> _Requirement_
Could you write out each entry exactly as it reads?

(Saved entries)
....

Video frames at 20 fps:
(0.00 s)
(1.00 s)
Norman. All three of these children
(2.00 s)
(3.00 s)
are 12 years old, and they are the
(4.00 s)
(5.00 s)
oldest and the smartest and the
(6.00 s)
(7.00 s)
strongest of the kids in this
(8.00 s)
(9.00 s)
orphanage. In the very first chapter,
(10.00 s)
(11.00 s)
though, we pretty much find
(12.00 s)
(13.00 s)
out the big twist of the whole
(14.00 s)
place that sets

....

> _Output for this task_
Video frames at 20 fps:
(0.00 s)
(1.00 s)
Norman. All three of these children
(2.00 s)
(3.00 s)
are 12 years old, and they are the
(4.00 s)
(5.00 s)
oldest and the smartest and the
(6.00 s)
(7.00 s)
strongest of the kids in this
(8.00 s)
(9.00 s)
orphanage. In the very first chapter,
(10.00 s)
(11.00 s)
though, we pretty much find
(12.00 s)
(13.00 s)
out the big twist of the whole
(14.00 s)
place that sets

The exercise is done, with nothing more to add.